Cronaca

Incontro in Regione sulla questione Rcf di San Benedetto del Tronto: l'azienda non chiude, anzi rilancia con la riconversione in un centro d’eccellenza

12 Febbraio 2021

la redazione

12 Febbraio 2021 10:33

Ancona - La RCF di San Benedetto non chiuderà ed anzi rilancia.

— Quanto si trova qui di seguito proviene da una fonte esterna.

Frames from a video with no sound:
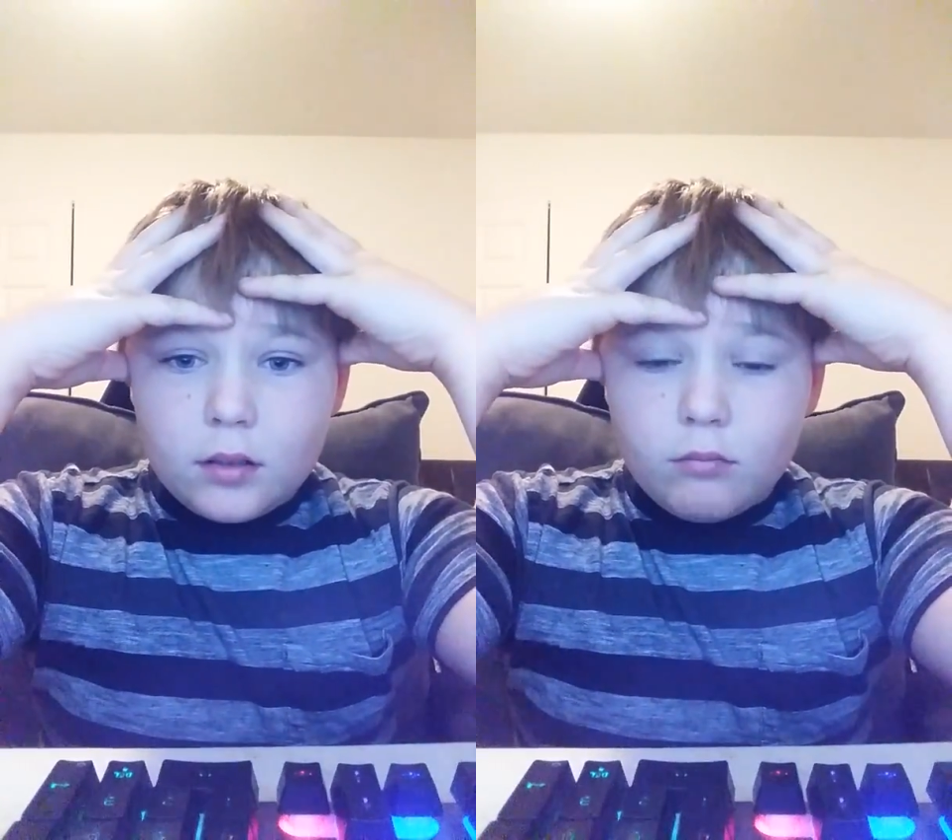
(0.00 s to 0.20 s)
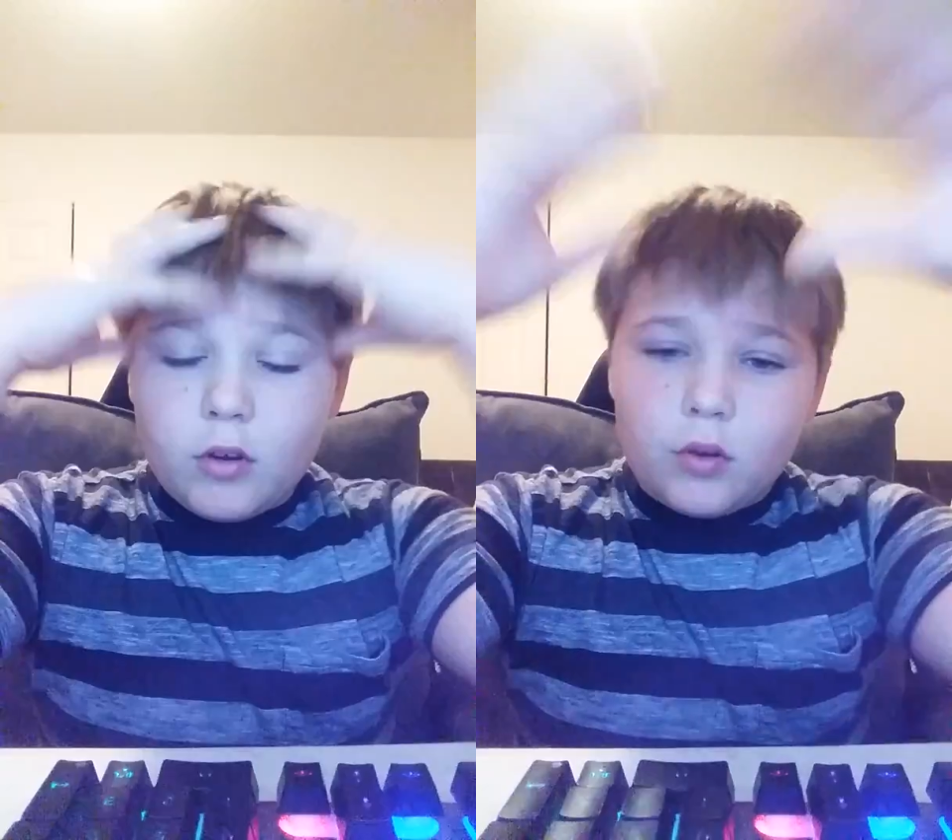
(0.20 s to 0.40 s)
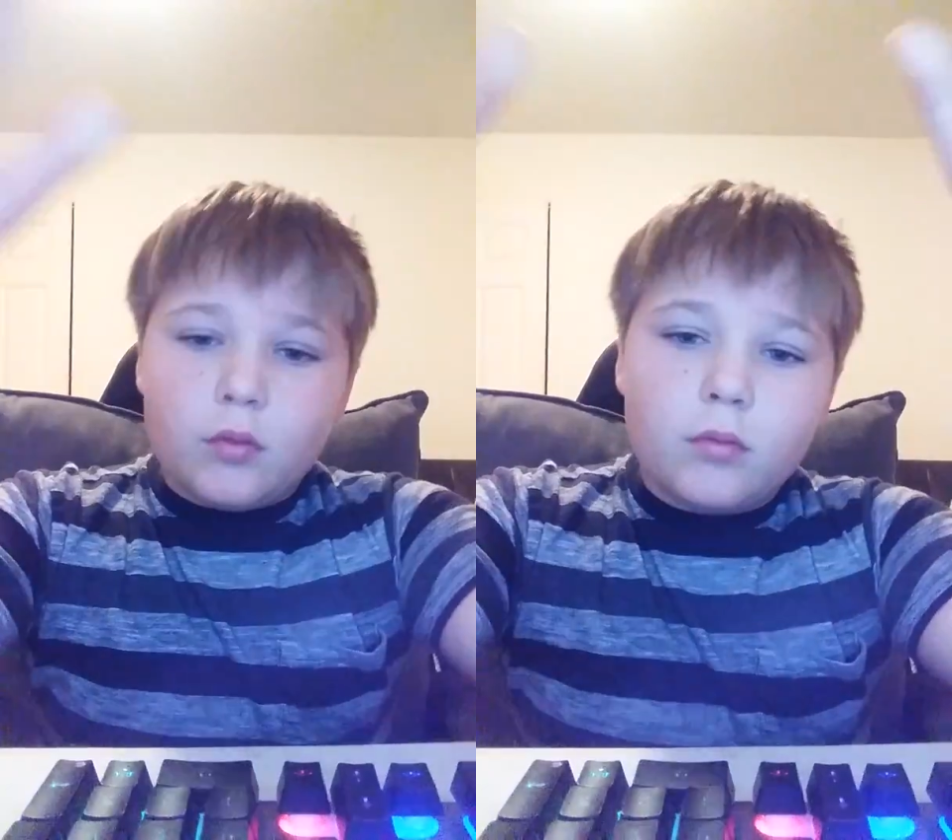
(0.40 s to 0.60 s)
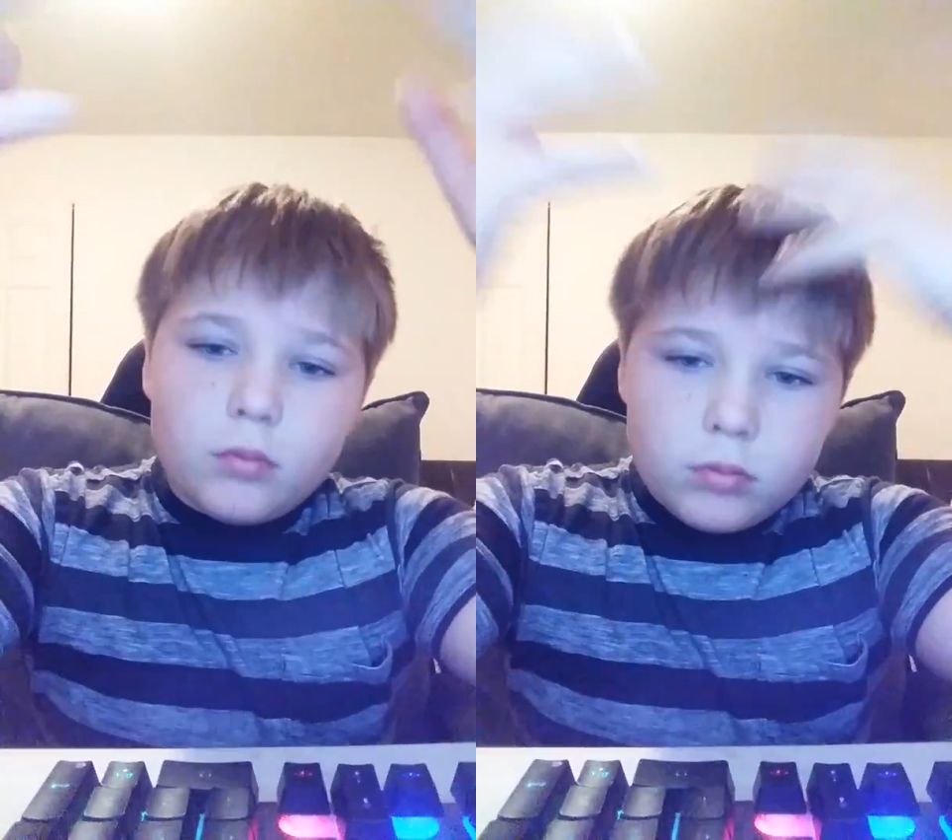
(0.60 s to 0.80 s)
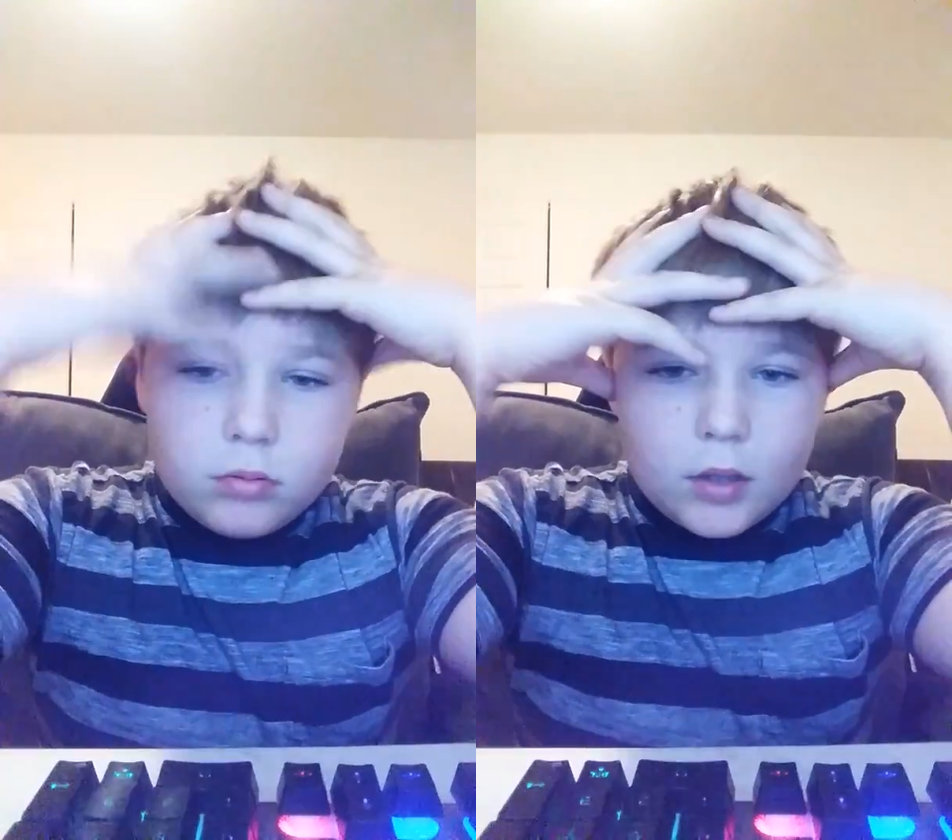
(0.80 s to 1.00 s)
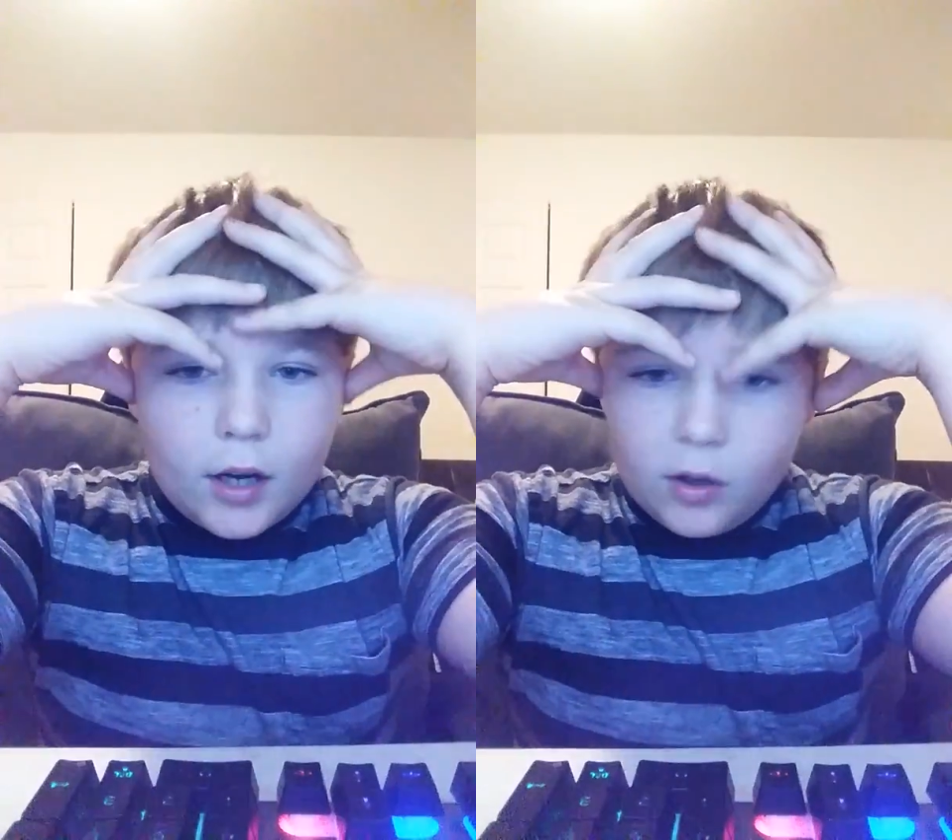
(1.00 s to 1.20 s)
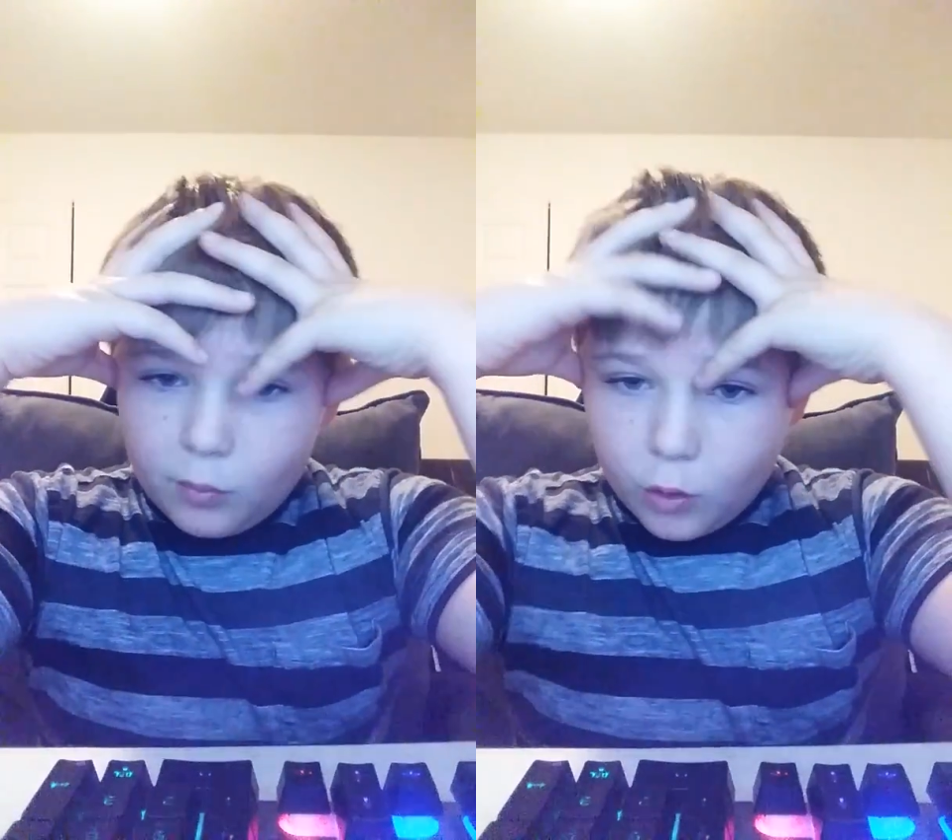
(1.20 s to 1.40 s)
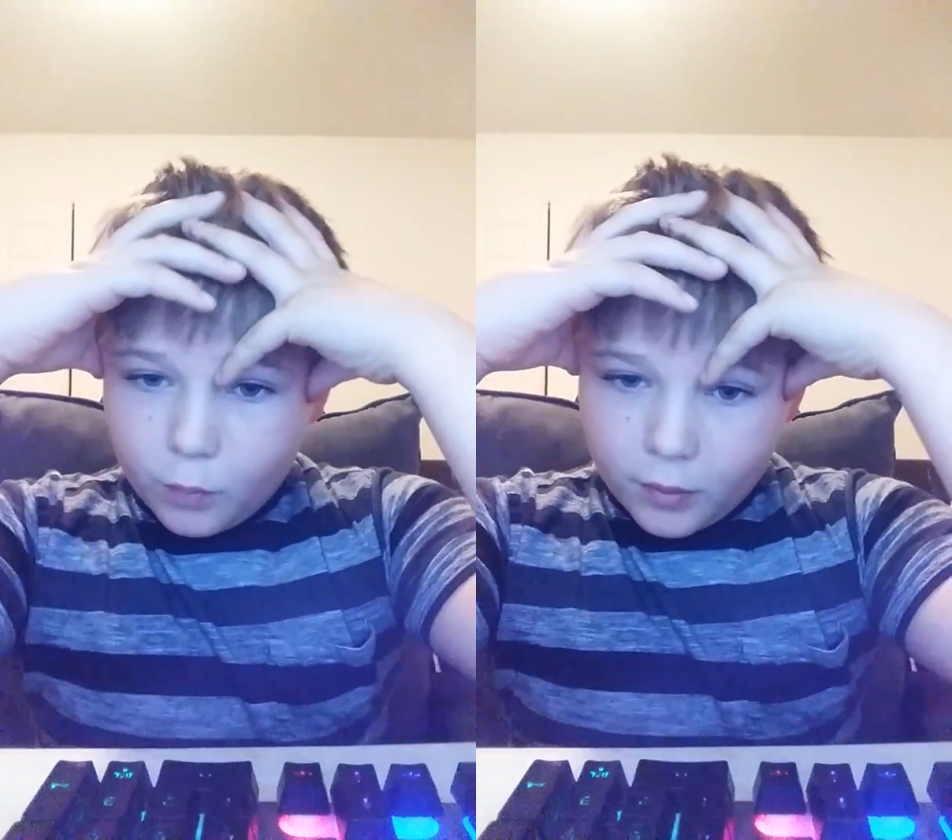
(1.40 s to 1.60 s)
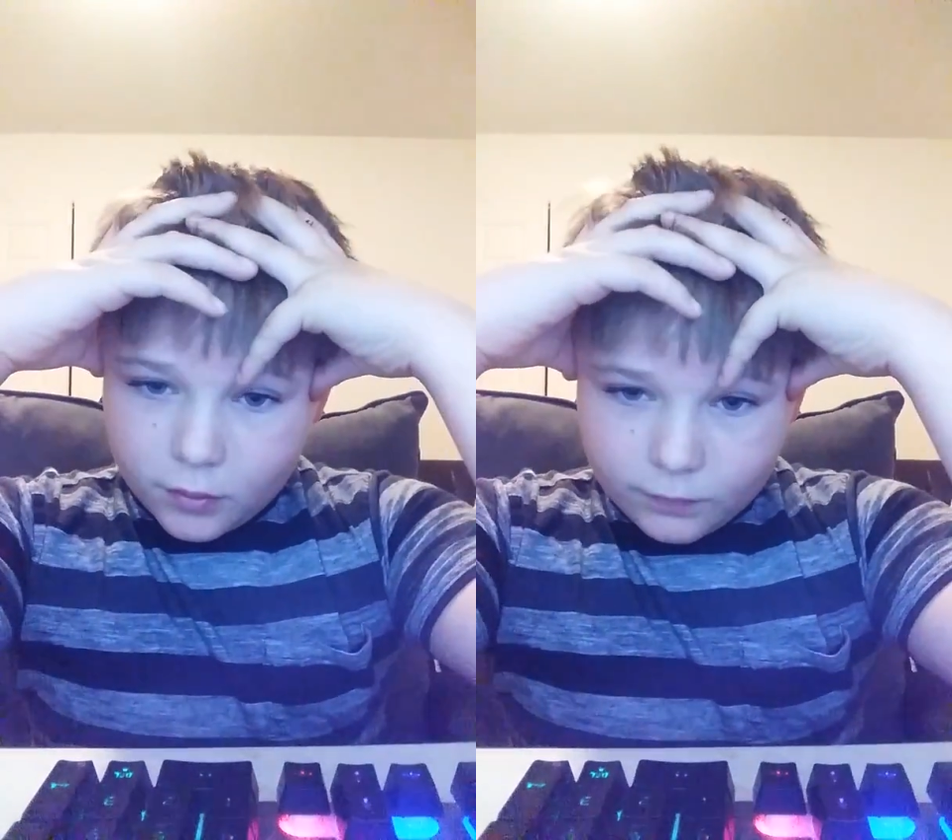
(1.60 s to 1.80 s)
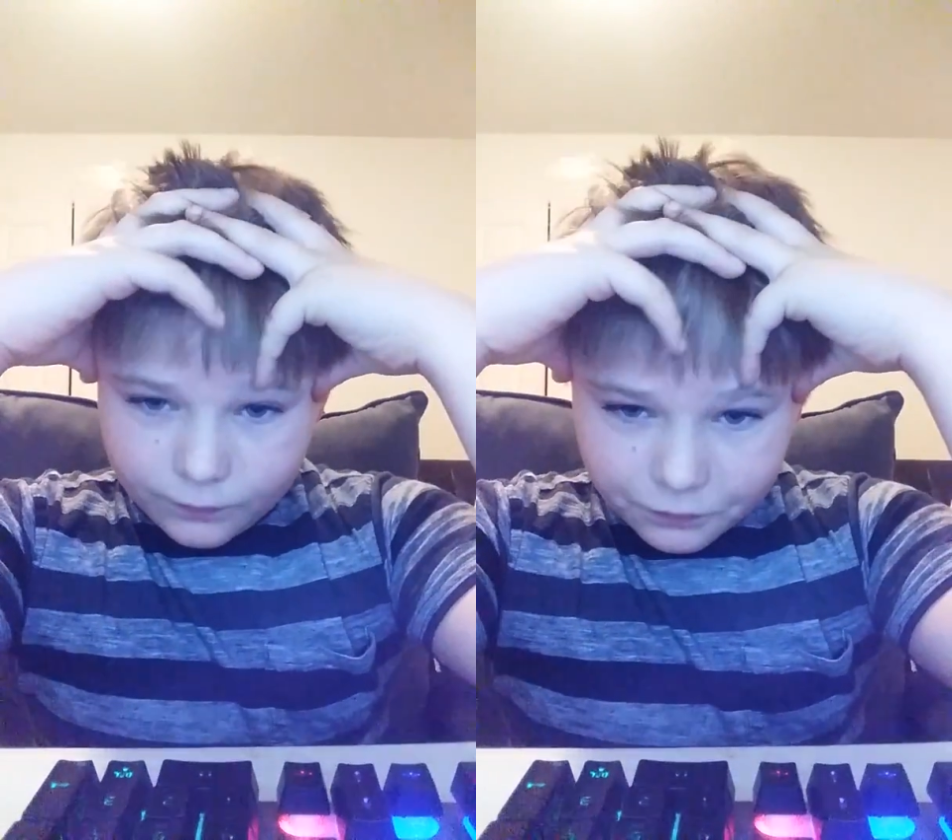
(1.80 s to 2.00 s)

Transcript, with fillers: well, not no more, but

Questo in estrema sintesi l’esito molto positivo dell’incontro di oggi in Regione, convocato dall’assessorato al Lavoro, al quale erano presenti l’assessore regionale al Lavoro , Stefano Aguzzi e l’assessore al Bilancio e alle Aree di crisi complessa, Guido Castelli.


le rappresentanze sindacali provinciali di FIOM Cgil UILM Uil e le Rsu locali, i vertici aziendali con l’AD Arturo Vicari e i dirigenti della RCF . L’Amministratore delegato, infatti, ha espresso la volontà di non chiudere il sito di San Benedetto ma anzi di aver pensato , dopo la visita allo stabilimento dei giorni scorsi e l’incontro con i lavoratori “ ragazzi in gamba e coscienziosi che mi hanno sorriso” e con “bravi sindacalisti” di riconvertire lo stabilimento in un Centro di eccellenza a livello internazionale, potenziandone il ruolo e quindi i livelli occupazionali. A tale proposito l’AD Vicari, 80 anni fra pochi mesi, ha chiesto alla Regione la possibilità di trovare canali di finanziamento per un progetto di riconversione industriale che si impegna a inviare fra due settimane sui tavoli degli uffici regionali.


“ Non abbiamo disponibilità per gli investimenti per un indebitamento pregresso e per la crisi che ci ha colpito dall’8 marzo scorso, ma vogliamo invertire la tendenza: non delocalizzare le produzioni , ma territorializzare in Italia quello che produciamo all’estero e avevamo già in programma di creare un centro d’eccellenza. La scelta è caduta su San Benedetto solo dopo aver incontrato le persone che lavorano con grande impegno e entusiasmo e perché le Marche hanno una vocazione e una specializzazione sulla componentistica elettronica di tutto rilievo.”


Insomma il contatto umano è stato essenziale per far cambiare decisione sulla ventilata chiusura con il trasferimento per accorpamento della produzione dei 23 dipendenti nella sede centrale di Reggio Emilia e un potenziale rischio di licenziamento. Una preoccupazione che era stata rimarcata dai Sindacati con la richiesta di un incontro in Regione per definire e dare forma a un accordo. “ C’è stata grande attenzione da parte della Regione- hanno affermato i Sindacati – e possiamo dire che la conduzione e quindi l’esito delle trattative è stata esemplare.”


“Vorrei che tutte le vertenze finissero così – ha commentato al termine della riunione l’assessore Aguzzi- con imprenditori illuminati che guardano al capitale umano come la più grande risorsa aziendale, valorizzandolo e potenziando le produzioni e le parti sociali aperte al dialogo costruttivo sempre nell’ottica di tutela dei livelli occupazionali prima di tutto . Sarebbe l’ideale in questo periodo di crisi, ma abbiamo fiducia che ci possa comunque essere un’inversione di tendenza non appena la situazione pandemica si alleggerirà con un effetto “rimbalzo” di segno positivo , dovuto anche al fattore psicologico delle persone più in tranquillità grazie alle vaccinazioni. Questo tavolo è stato definito dai Sindacati che ringrazio, così come i vertici aziendali per la disponibilità dimostrata , una “ buona prassi”. Sono molto lusingato e soddisfatto. Ecco vogliamo continuare su questa linea , sul confronto improntato al dialogo costruttivo e che la Regione possa svolgere un ruolo di intermediazione davvero concreto ed efficace.”


“Oggi abbiamo ravvisato il significato di cultura d’impresa – ha sottolineato l’assessore Guido Castelli - , avevamo già la percezione di una reputazione più che positiva dell’azienda di Reggio Emilia ed oggi ne abbiamo avuto conferma. “ Poi l’assessore Castelli ha ricordato alcune misure di sostegno alle imprese tra le quali una nuova che prevede la riprogrammazione delle vecchie risorse europee proprio in favore delle aziende che non hanno dismesso ma che mantengono l’occupazione riproponendo progetti di riconversione.